#### Description of the task
In your copy, include every record exactly and no pictures.

#### Dataset entries
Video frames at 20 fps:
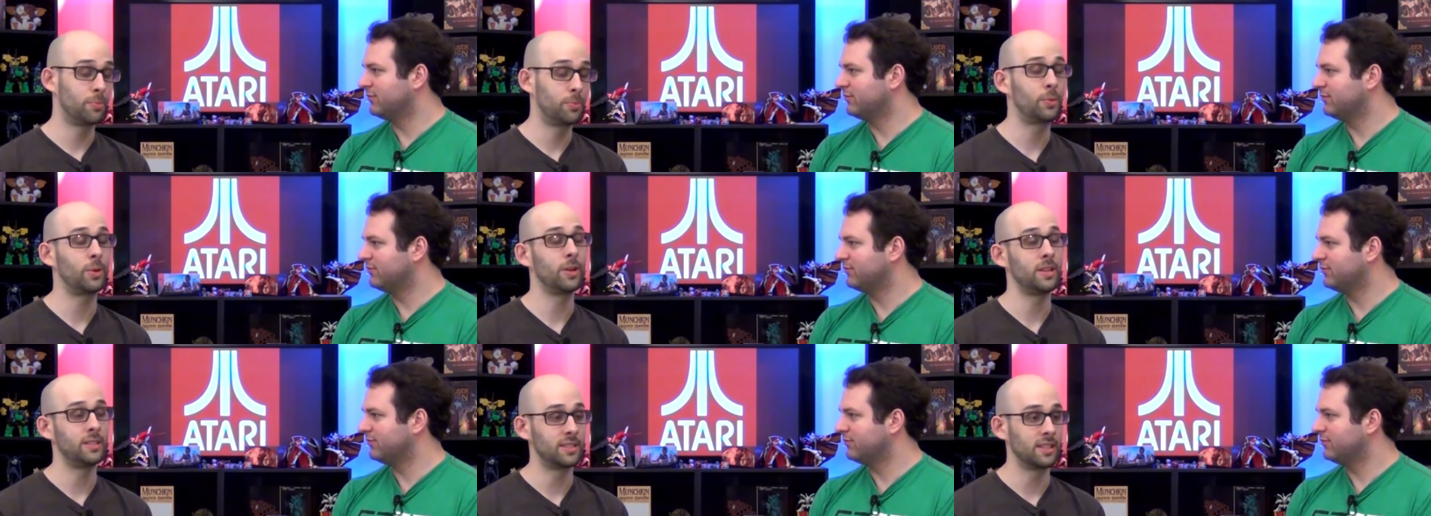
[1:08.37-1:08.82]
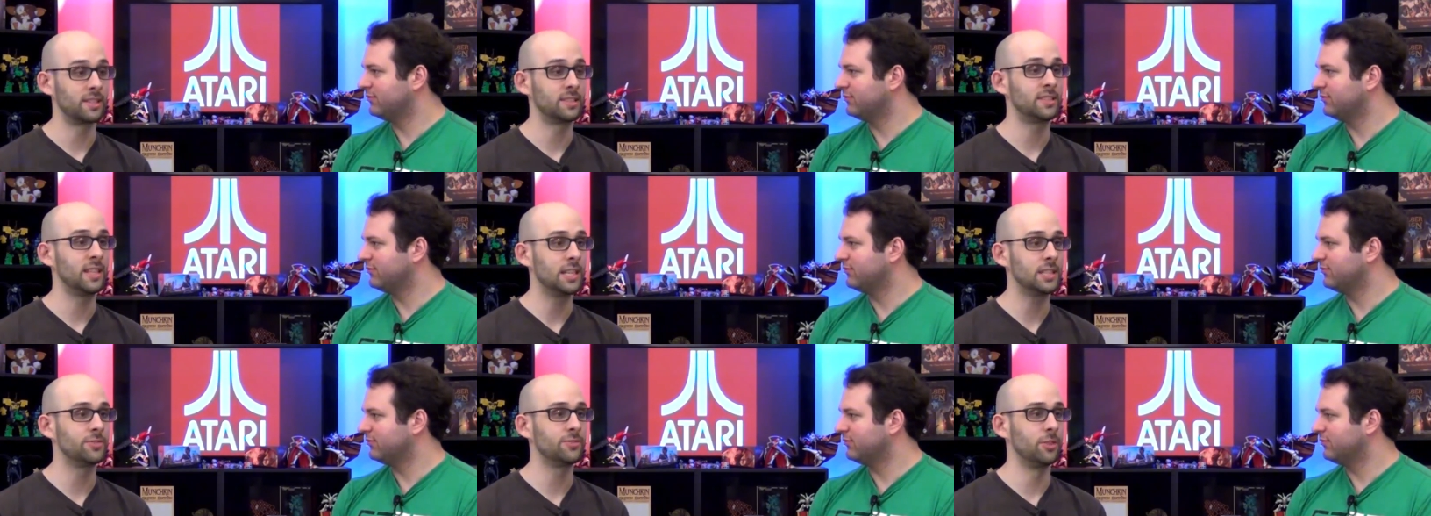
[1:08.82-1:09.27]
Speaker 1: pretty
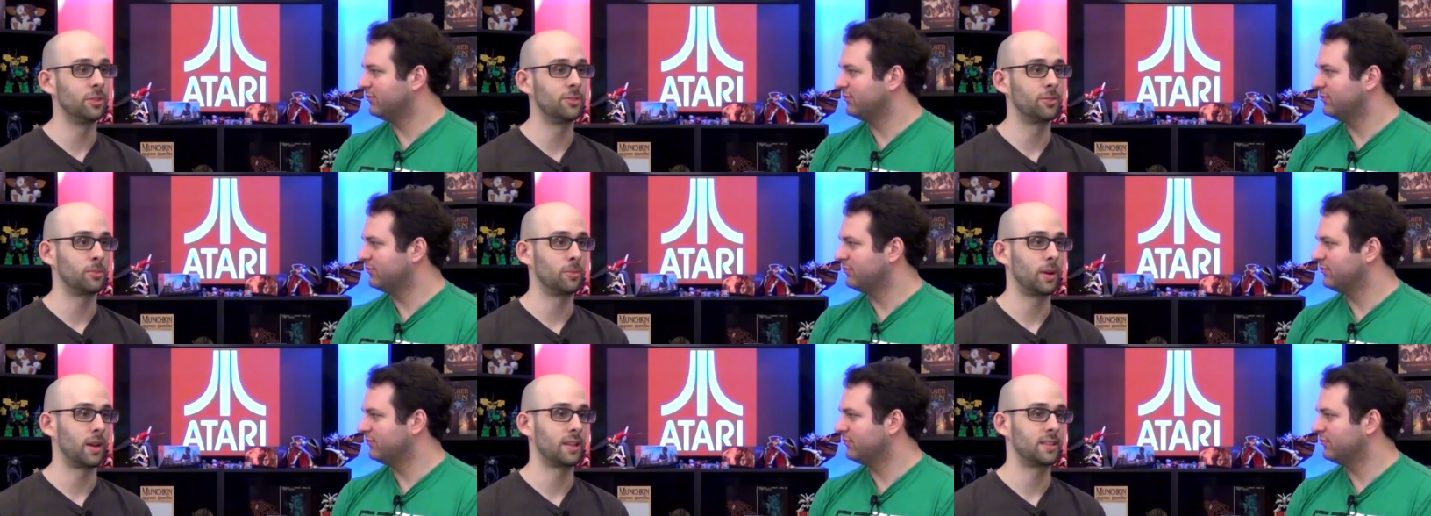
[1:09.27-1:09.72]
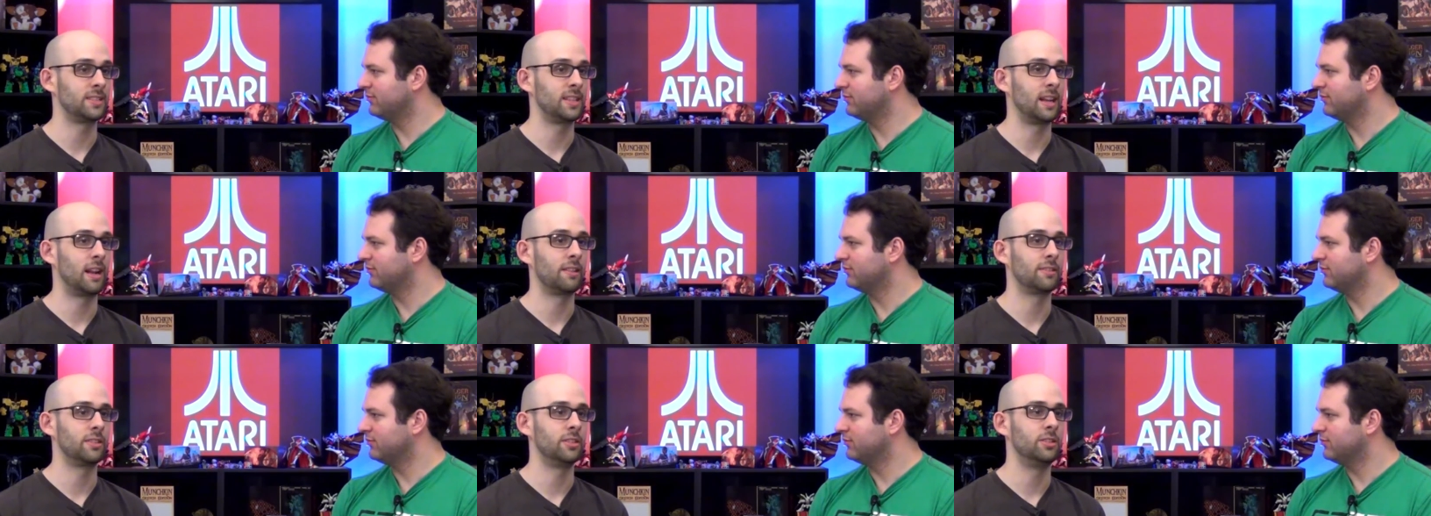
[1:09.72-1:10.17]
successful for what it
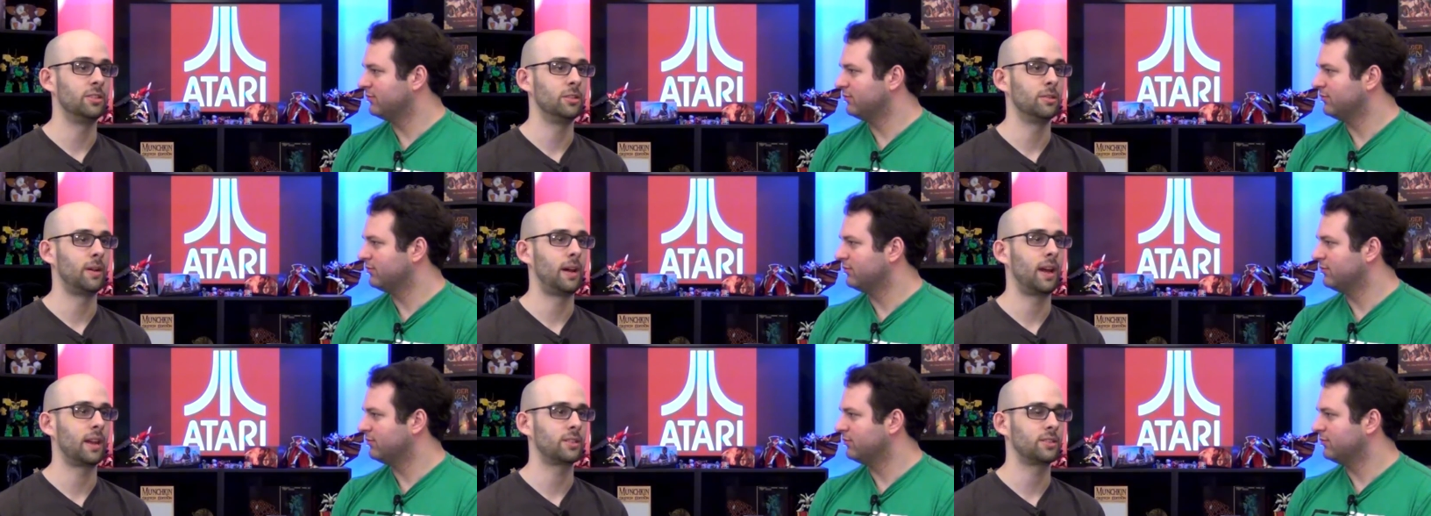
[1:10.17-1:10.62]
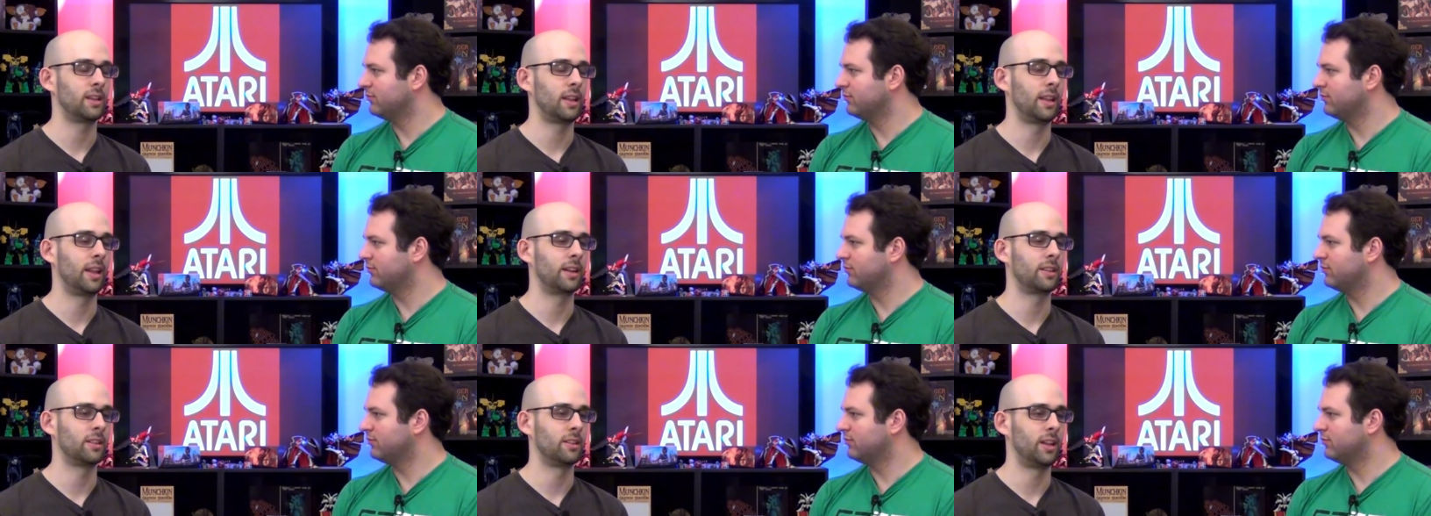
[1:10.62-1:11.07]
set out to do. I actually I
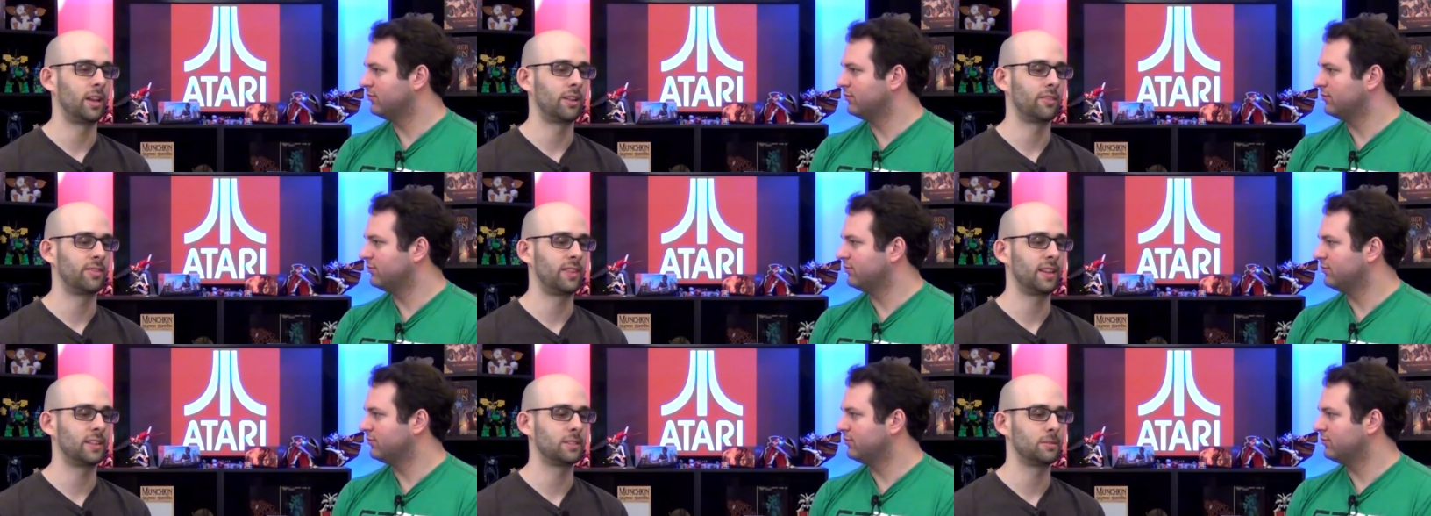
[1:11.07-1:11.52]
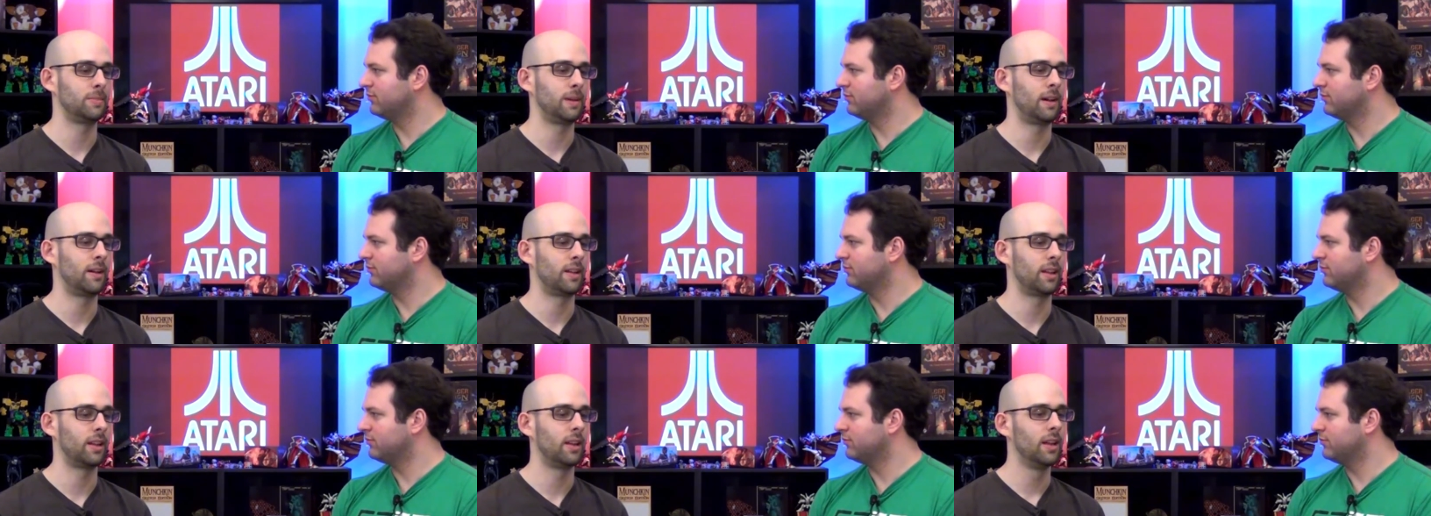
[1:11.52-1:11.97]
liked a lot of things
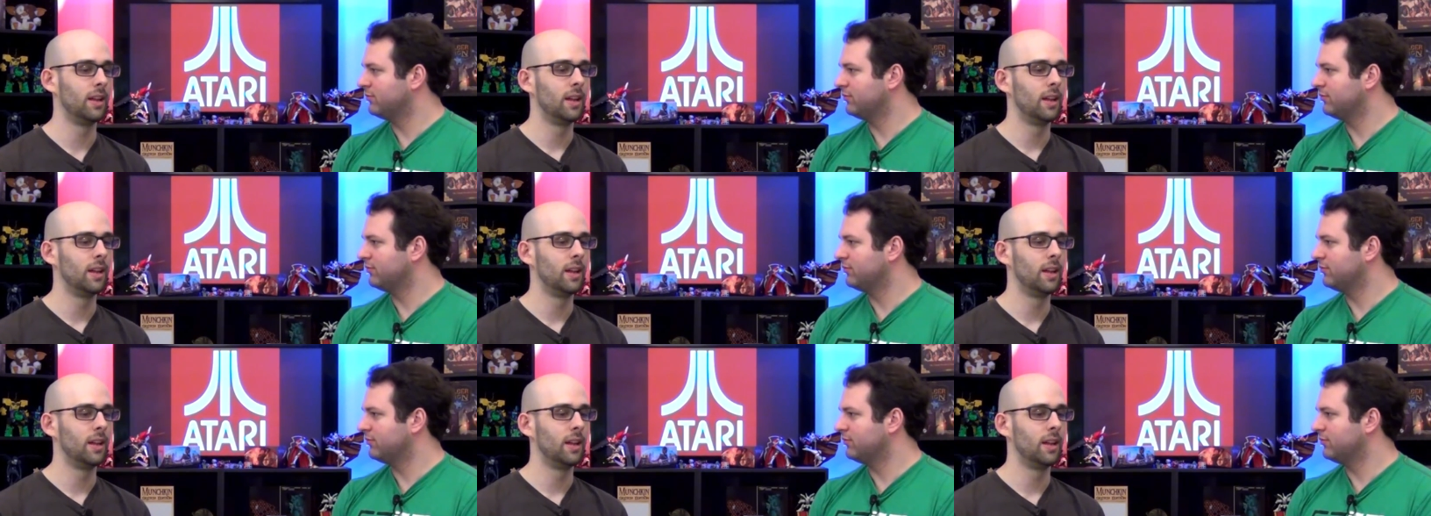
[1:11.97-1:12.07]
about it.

#### Answer to this task
Video frames at 20 fps:
[1:08.37-1:08.82]
[1:08.82-1:09.27]
Speaker 1: pretty
[1:09.27-1:09.72]
[1:09.72-1:10.17]
successful for what it
[1:10.17-1:10.62]
[1:10.62-1:11.07]
set out to do. I actually I
[1:11.07-1:11.52]
[1:11.52-1:11.97]
liked a lot of things
[1:11.97-1:12.07]
about it.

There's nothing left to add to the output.